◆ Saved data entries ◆
###

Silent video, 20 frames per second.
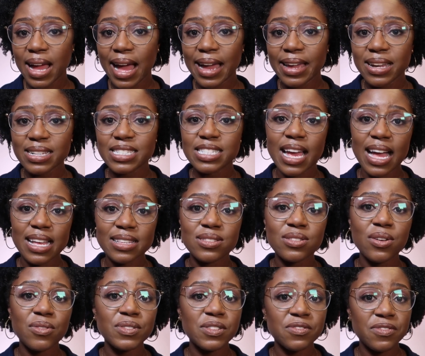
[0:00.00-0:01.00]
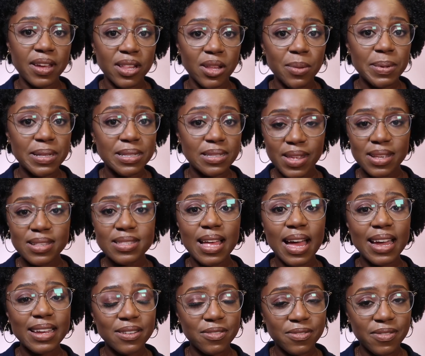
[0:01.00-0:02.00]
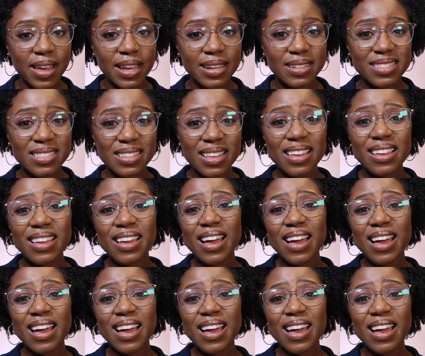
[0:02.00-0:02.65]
higher chance of developing side effects.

###

◆ ABOUT THIS TASK ◆
The output is the data above, repeated exactly, with pictures omitted.

◆ OUTPUT OF THE EXERCISE ◆
Silent video, 20 frames per second.
[0:00.00-0:01.00]
[0:01.00-0:02.00]
[0:02.00-0:02.65]
higher chance of developing side effects.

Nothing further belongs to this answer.